EXERCISE PROMPT:
Below are the records; output them exactly from the first line through the line with "[0:01.40-0:01.60]", stopping there.

PROVIDED INFORMATION:
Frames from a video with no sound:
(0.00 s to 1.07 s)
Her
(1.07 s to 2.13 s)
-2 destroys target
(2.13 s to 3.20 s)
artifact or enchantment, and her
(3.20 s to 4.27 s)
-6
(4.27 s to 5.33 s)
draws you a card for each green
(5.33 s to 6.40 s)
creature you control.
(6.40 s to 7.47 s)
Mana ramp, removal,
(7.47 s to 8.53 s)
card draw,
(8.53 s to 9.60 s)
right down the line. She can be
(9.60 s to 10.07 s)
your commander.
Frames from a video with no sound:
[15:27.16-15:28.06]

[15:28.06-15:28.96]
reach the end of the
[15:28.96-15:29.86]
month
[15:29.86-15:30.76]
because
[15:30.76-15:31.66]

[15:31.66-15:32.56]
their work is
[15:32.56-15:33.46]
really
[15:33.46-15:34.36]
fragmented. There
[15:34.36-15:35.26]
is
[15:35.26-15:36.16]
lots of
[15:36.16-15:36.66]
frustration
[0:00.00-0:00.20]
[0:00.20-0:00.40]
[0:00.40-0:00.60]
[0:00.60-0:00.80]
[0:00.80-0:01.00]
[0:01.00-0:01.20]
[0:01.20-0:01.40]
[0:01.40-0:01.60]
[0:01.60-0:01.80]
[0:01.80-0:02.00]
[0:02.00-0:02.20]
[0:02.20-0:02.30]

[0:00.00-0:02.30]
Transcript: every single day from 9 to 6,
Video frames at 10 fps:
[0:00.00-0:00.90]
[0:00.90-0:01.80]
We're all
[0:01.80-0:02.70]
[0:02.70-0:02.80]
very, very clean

EXPECTED OUTPUT:
Frames from a video with no sound:
(0.00 s to 1.07 s)
Her
(1.07 s to 2.13 s)
-2 destroys target
(2.13 s to 3.20 s)
artifact or enchantment, and her
(3.20 s to 4.27 s)
-6
(4.27 s to 5.33 s)
draws you a card for each green
(5.33 s to 6.40 s)
creature you control.
(6.40 s to 7.47 s)
Mana ramp, removal,
(7.47 s to 8.53 s)
card draw,
(8.53 s to 9.60 s)
right down the line. She can be
(9.60 s to 10.07 s)
your commander.
Frames from a video with no sound:
[15:27.16-15:28.06]

[15:28.06-15:28.96]
reach the end of the
[15:28.96-15:29.86]
month
[15:29.86-15:30.76]
because
[15:30.76-15:31.66]

[15:31.66-15:32.56]
their work is
[15:32.56-15:33.46]
really
[15:33.46-15:34.36]
fragmented. There
[15:34.36-15:35.26]
is
[15:35.26-15:36.16]
lots of
[15:36.16-15:36.66]
frustration
[0:00.00-0:00.20]
[0:00.20-0:00.40]
[0:00.40-0:00.60]
[0:00.60-0:00.80]
[0:00.80-0:01.00]
[0:01.00-0:01.20]
[0:01.20-0:01.40]
[0:01.40-0:01.60]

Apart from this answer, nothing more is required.